This book recounts the hundreds of thousands of handwritten manuscripts that have been endangered many times in Timbuktu’s history. From war to invasion to colonialism and environmental change, these documents are perpetually under threat. Yet a set of citizens of Timbuktu have put their lives in danger to preserve these academic and religious works. The manuscripts were collected, traded, and carefully amassed in private collections and handed down through the generations. Most recently the 2012 Mali coup d’etat and subsequent ongoing war and frequent uprisings against the Malian government, continues to threaten the manuscripts and the whole region’s academic and historical inheritance.
This book shares some of the stories of the people involved in the manuscript’s conservation effort. The book largely focuses on Abdel Kader Haidara (1964-), who has devoted his life to preserving the region’s manuscripts and academic traditions. Al Qaeda’s hold on Timbuktu and other parts of the region directly after the coup d’etat in 2012 until their expulsion in 2013, forced the creation of a secret manuscript funneling and hiding organization of sorts which saved hundreds of thousands of manuscripts. Victories often commingled with setbacks, like the burning of 4,202 manuscripts in the Ahmed Baba Institute courtyard (A large depository for manuscripts in Timbuktu); yet more than 10,000 were safely stored in the Institute’s basement. Haidara helped to save around 377,000 manuscripts and in so doing saved perhaps the best resource on the precolonial knowledge and life of the region by first hiding the books and then starting the digitizing process which is ongoing.
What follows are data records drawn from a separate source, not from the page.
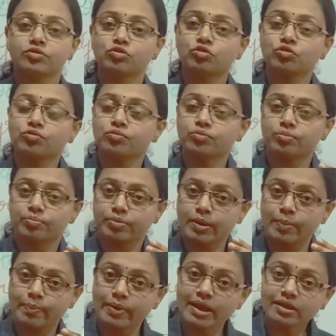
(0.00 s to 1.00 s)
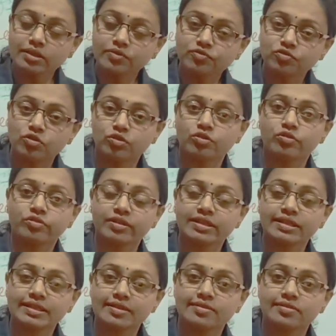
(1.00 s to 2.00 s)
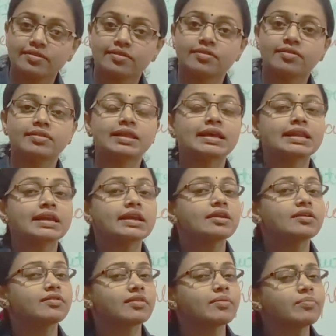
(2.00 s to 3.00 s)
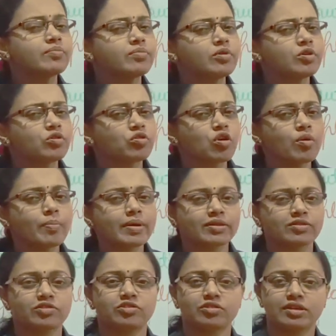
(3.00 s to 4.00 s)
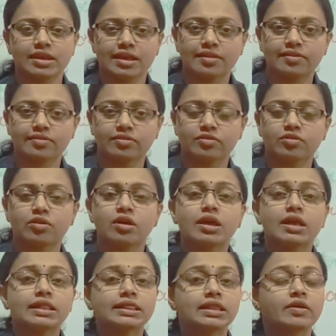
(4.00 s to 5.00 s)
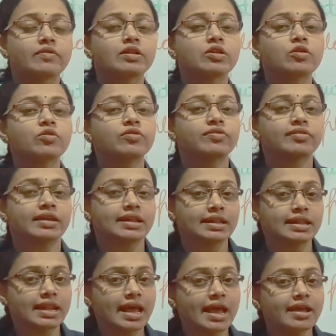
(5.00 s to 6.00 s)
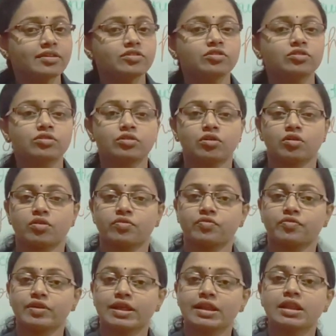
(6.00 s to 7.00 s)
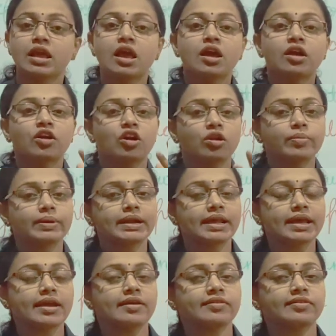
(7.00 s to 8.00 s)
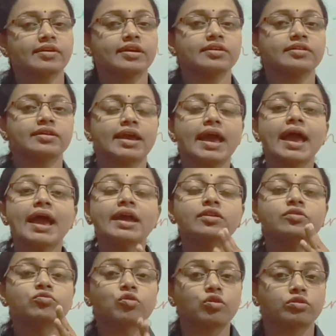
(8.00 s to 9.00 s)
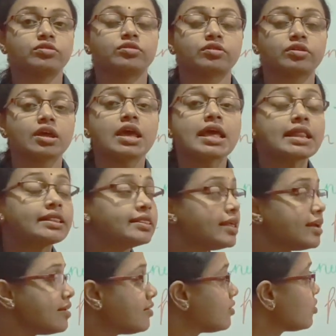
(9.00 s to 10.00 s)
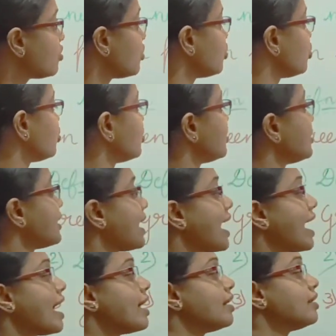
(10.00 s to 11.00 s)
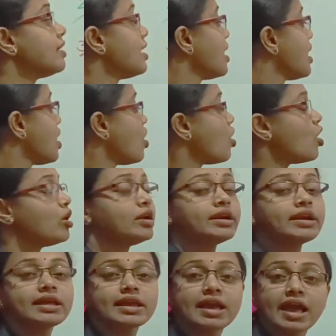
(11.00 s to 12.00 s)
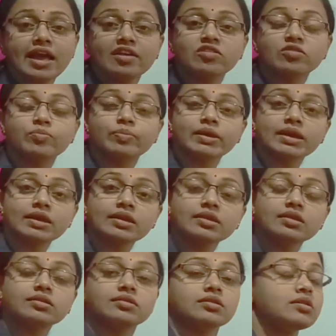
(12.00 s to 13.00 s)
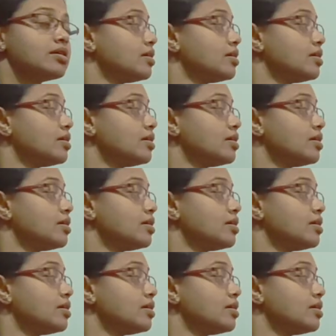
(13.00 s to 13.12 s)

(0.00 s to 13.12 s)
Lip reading: To prepare the photosynthesis, they need some raw materials. They will use sunlight, chlorophyll, carbon dioxide and water. This question can already has been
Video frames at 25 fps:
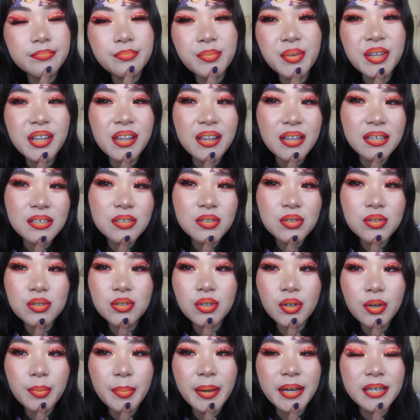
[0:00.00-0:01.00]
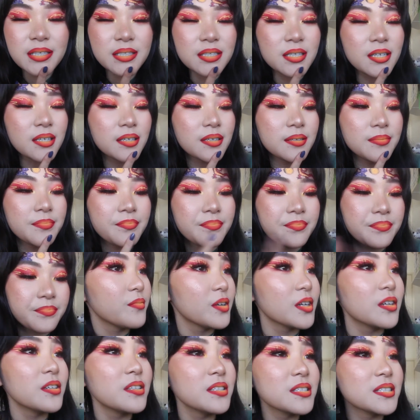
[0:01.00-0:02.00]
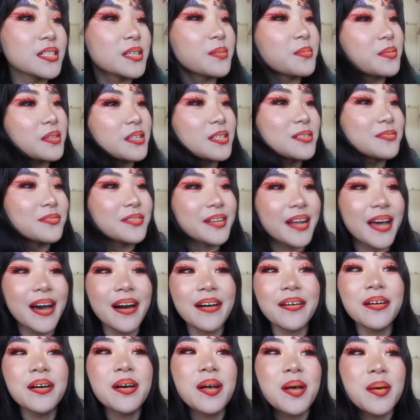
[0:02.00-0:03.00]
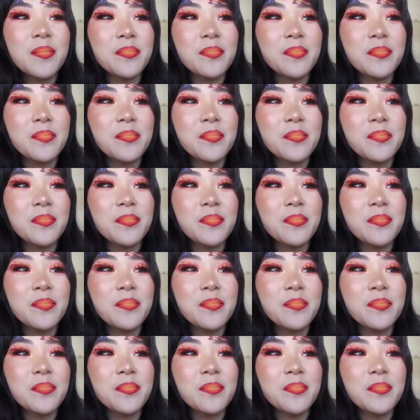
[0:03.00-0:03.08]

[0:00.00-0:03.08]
But then that's so basic. We're gonna stick with this for now.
This book educates about the region’s history of conflicts, the manuscripts’ importance and contents, and the individual efforts that culture keepers have made to safeguard precolonial history. The academic tradition of west Africa is not well known or often studied in academia and the struggle to preserve the few resources there are on the subject is one that any historically or academically minded person can appreciate.